## Supplied information
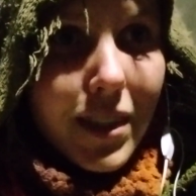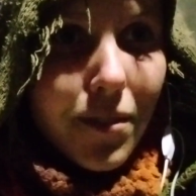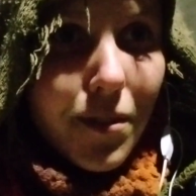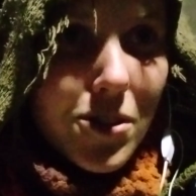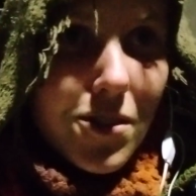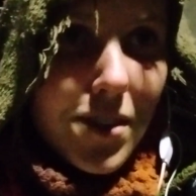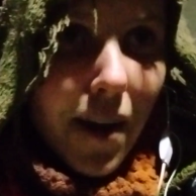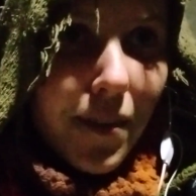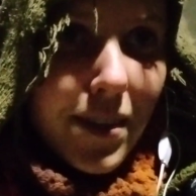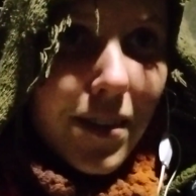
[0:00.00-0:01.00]
He was just
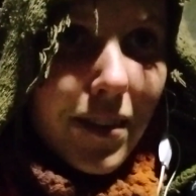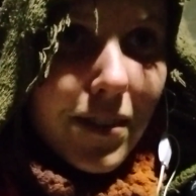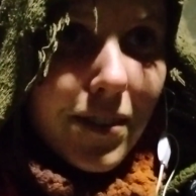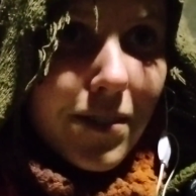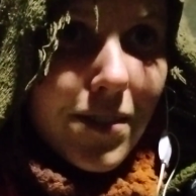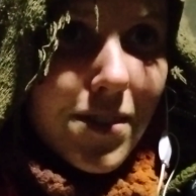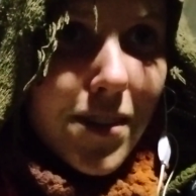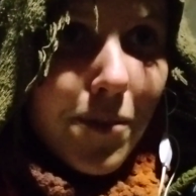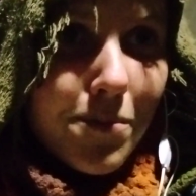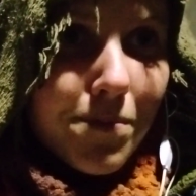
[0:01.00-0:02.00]
having
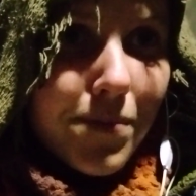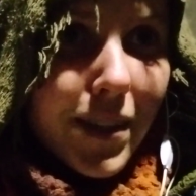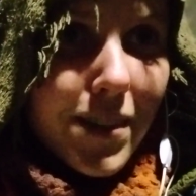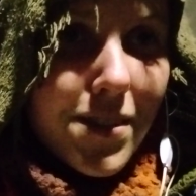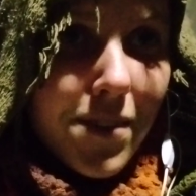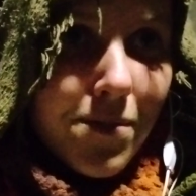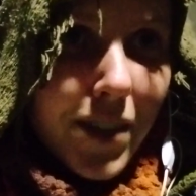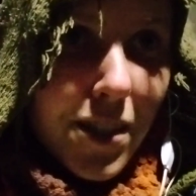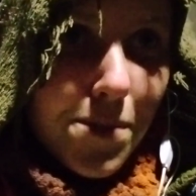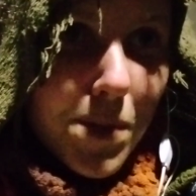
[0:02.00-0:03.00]
some
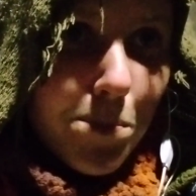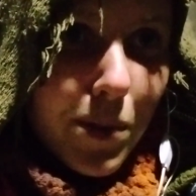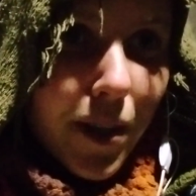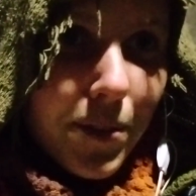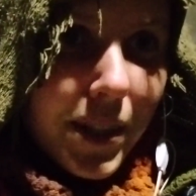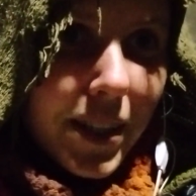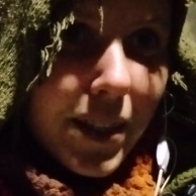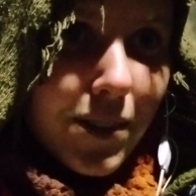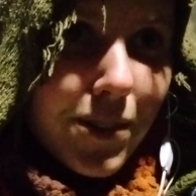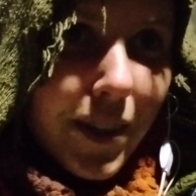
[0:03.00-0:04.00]
nice people going
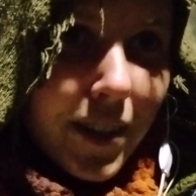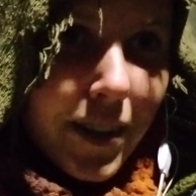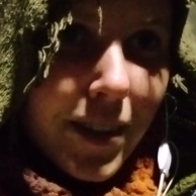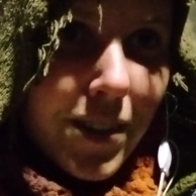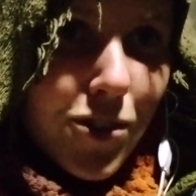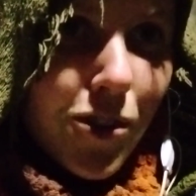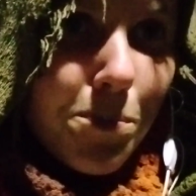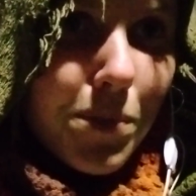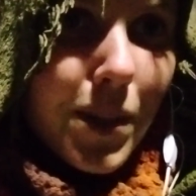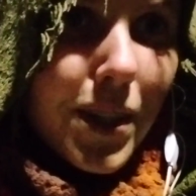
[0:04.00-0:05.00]
into the shop
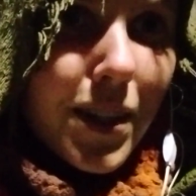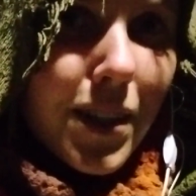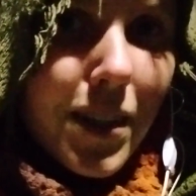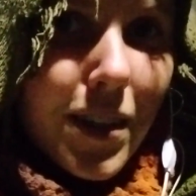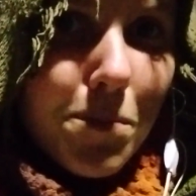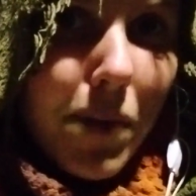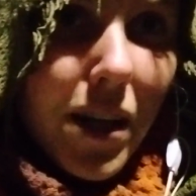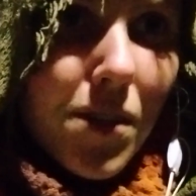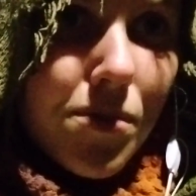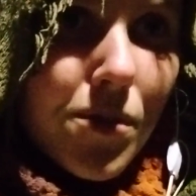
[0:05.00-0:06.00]

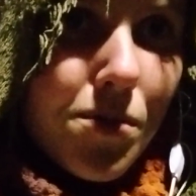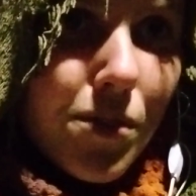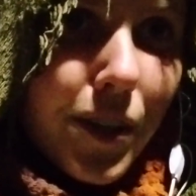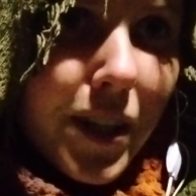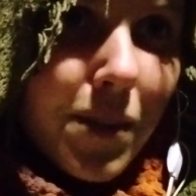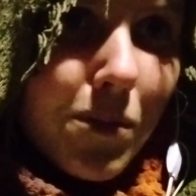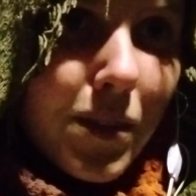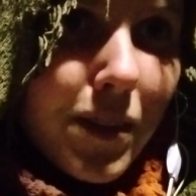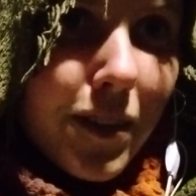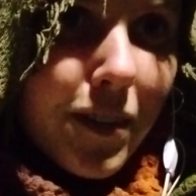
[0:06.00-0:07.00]
buying food for him,
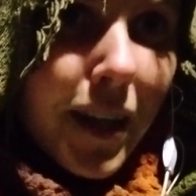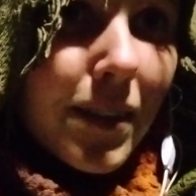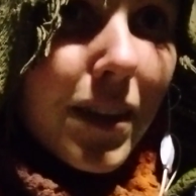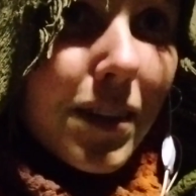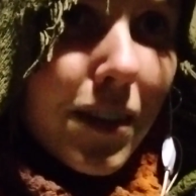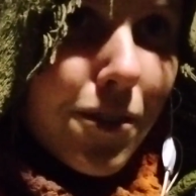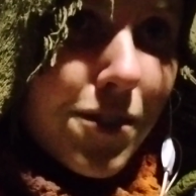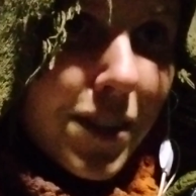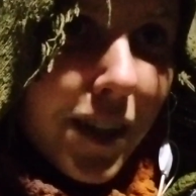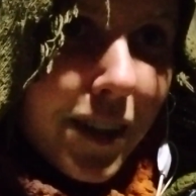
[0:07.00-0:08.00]
and then there
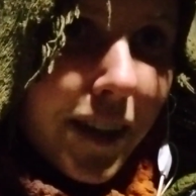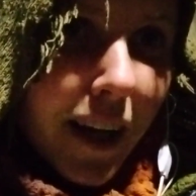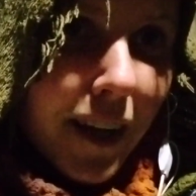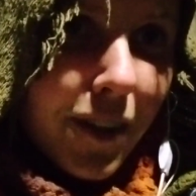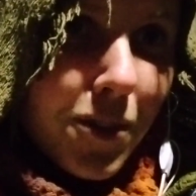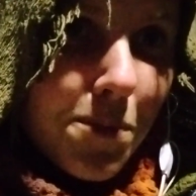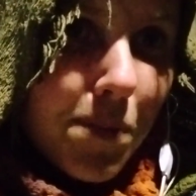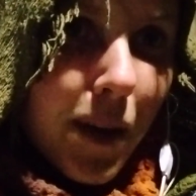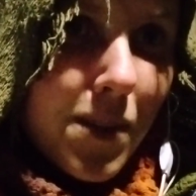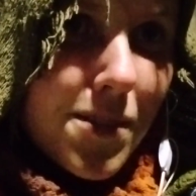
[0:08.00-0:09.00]
was another guy going
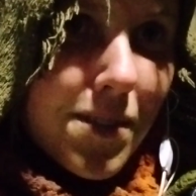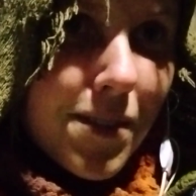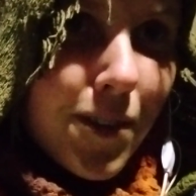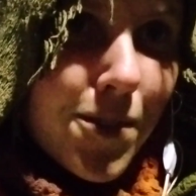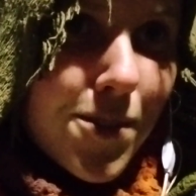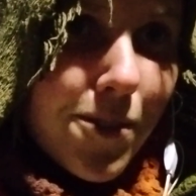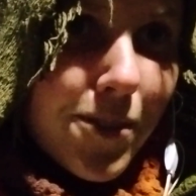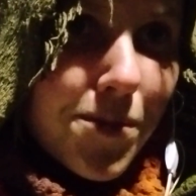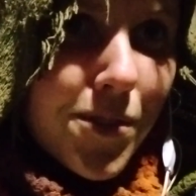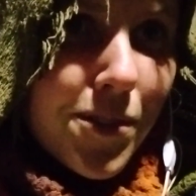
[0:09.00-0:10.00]
past also
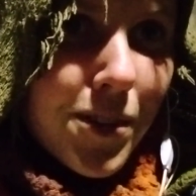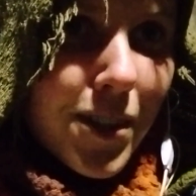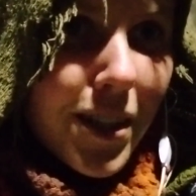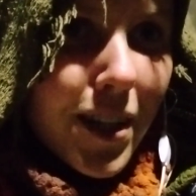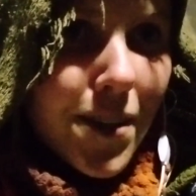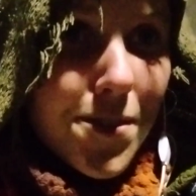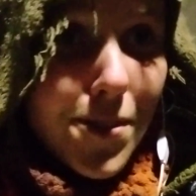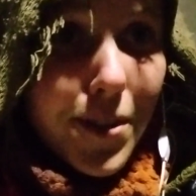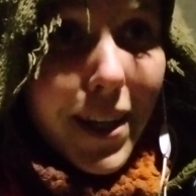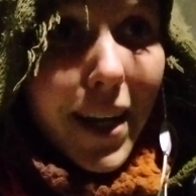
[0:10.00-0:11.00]
with food,
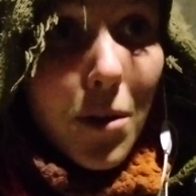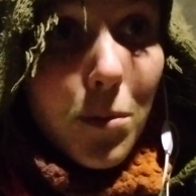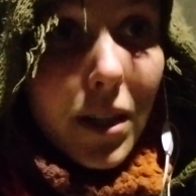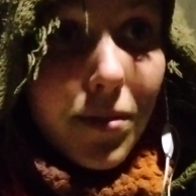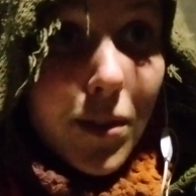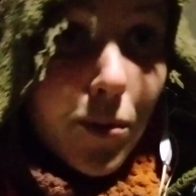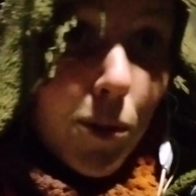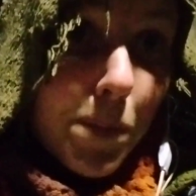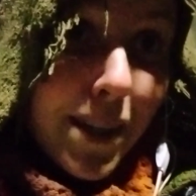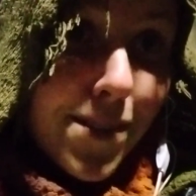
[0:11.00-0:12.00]
so he gave one of the
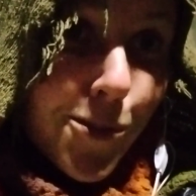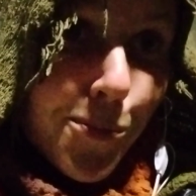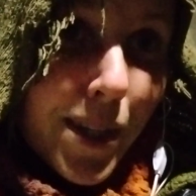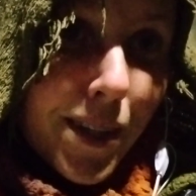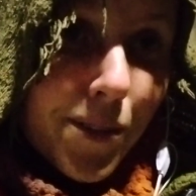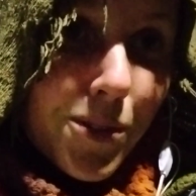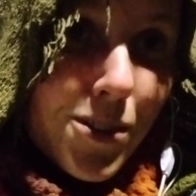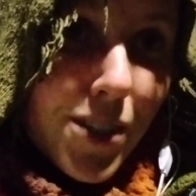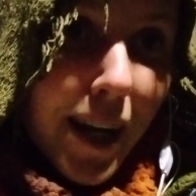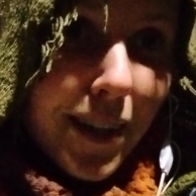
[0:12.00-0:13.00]
food bags to me,
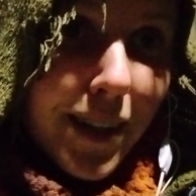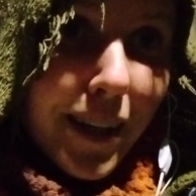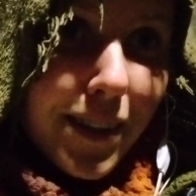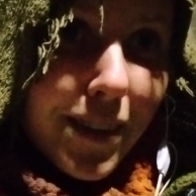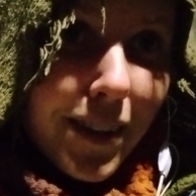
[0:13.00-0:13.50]
which had like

## Problem statement
No pictures should appear in the answer, which is to be the lines from the line with "[0:07.00-0:08.00]" through the end of the records above, restated exactly.

## Output of the exercise
[0:07.00-0:08.00]
and then there
[0:08.00-0:09.00]
was another guy going
[0:09.00-0:10.00]
past also
[0:10.00-0:11.00]
with food,
[0:11.00-0:12.00]
so he gave one of the
[0:12.00-0:13.00]
food bags to me,
[0:13.00-0:13.50]
which had like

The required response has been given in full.